:: GIVEN DATA ::

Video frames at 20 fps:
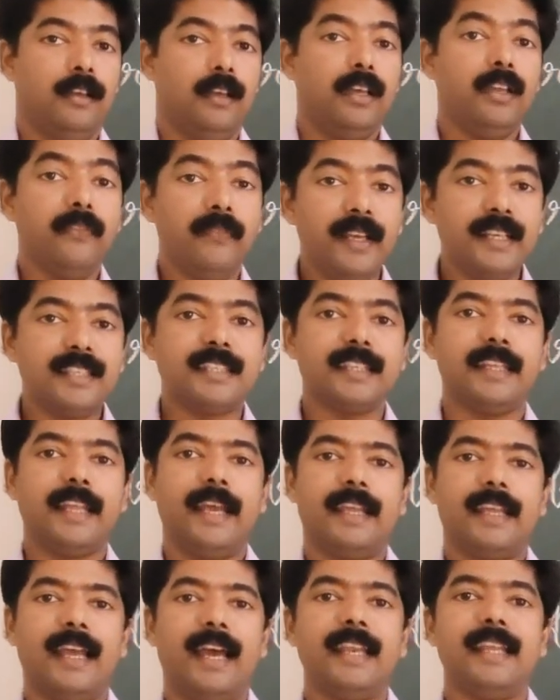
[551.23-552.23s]
in which
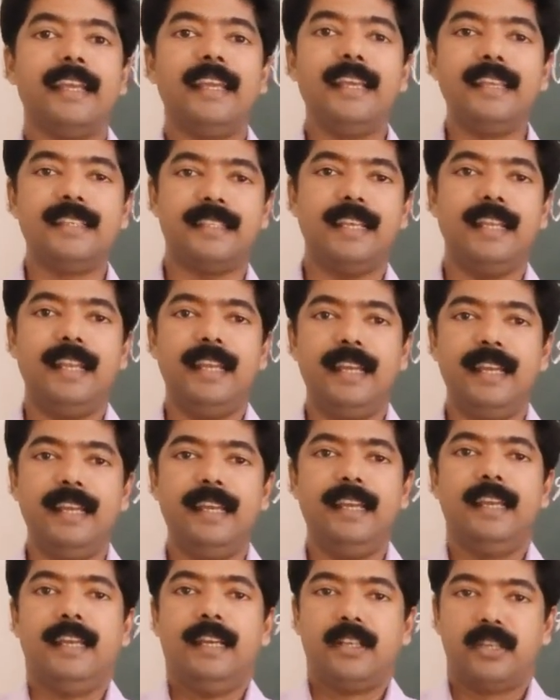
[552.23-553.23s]
they can
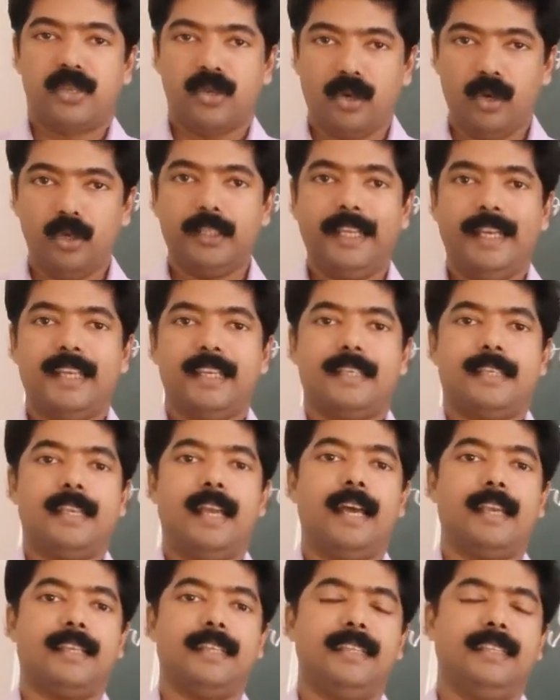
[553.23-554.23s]
easily show their
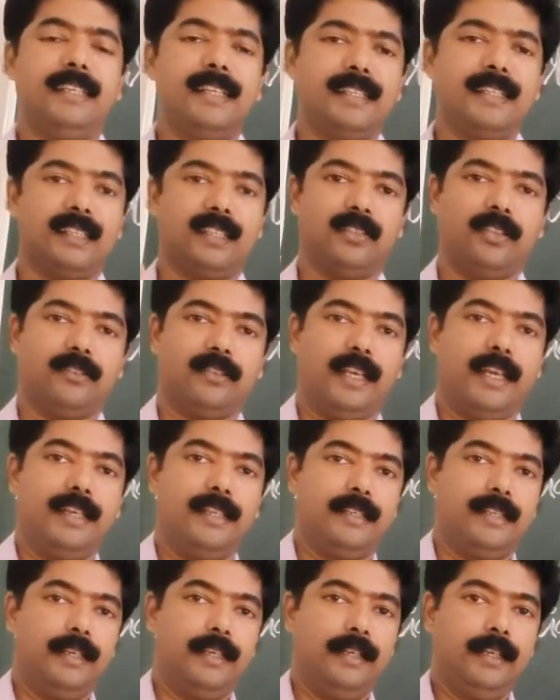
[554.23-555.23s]
status in the
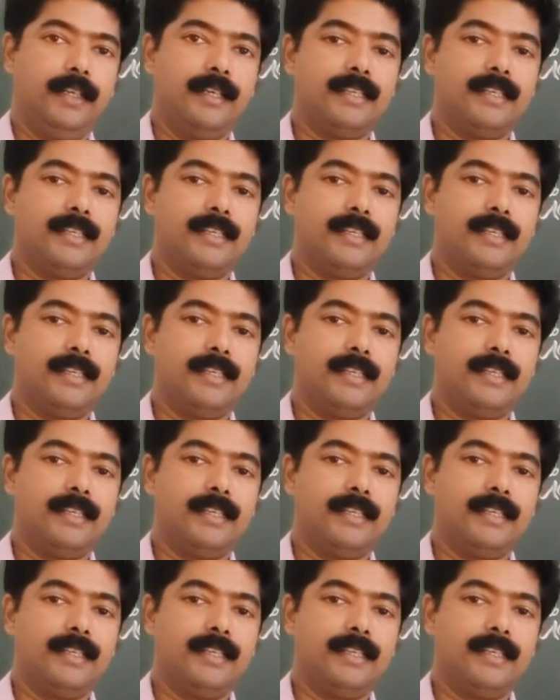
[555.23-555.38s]
society.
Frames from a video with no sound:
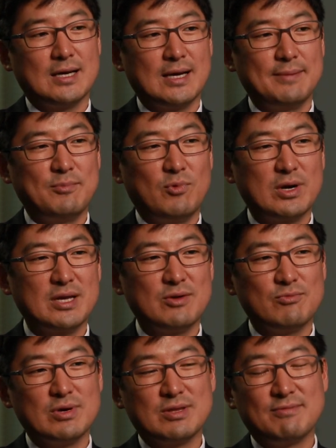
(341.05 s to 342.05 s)
I'm
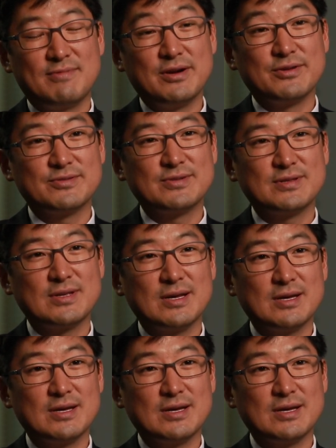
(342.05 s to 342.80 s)
working with various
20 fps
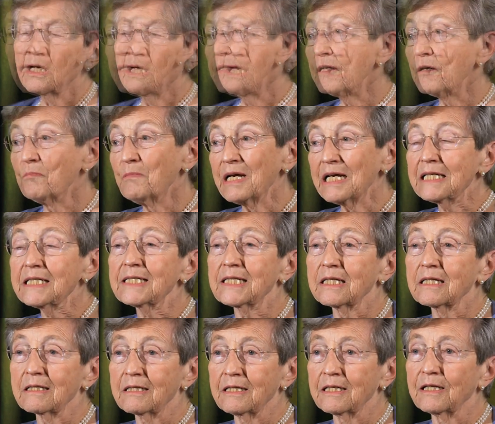The
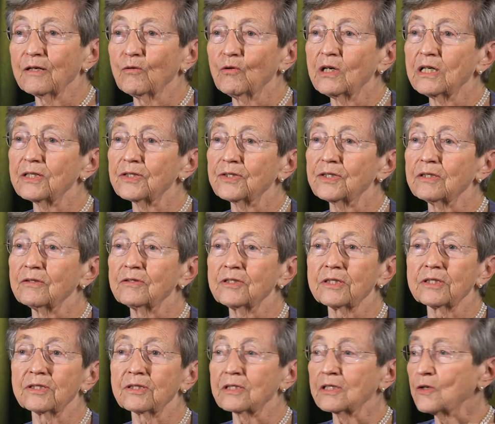amazing thing was that
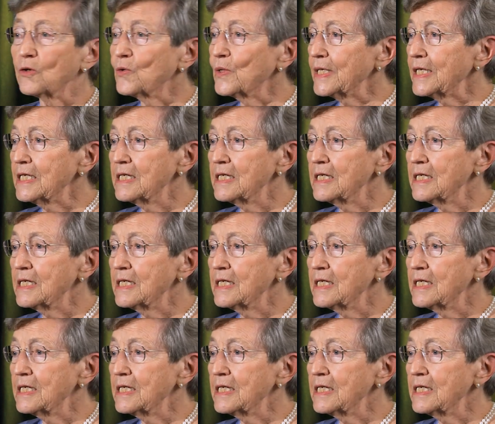just going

:::

ASSIGNMENT — Retype the lines exactly as they appear, beginning with the line that contains "[551.23-552.23s]" and ending with the final line of the entries, and omit the pictures.

SOLUTION TO THIS TASK —
[551.23-552.23s]
in which
[552.23-553.23s]
they can
[553.23-554.23s]
easily show their
[554.23-555.23s]
status in the
[555.23-555.38s]
society.
Frames from a video with no sound:
(341.05 s to 342.05 s)
I'm
(342.05 s to 342.80 s)
working with various
20 fps
The
amazing thing was that
just going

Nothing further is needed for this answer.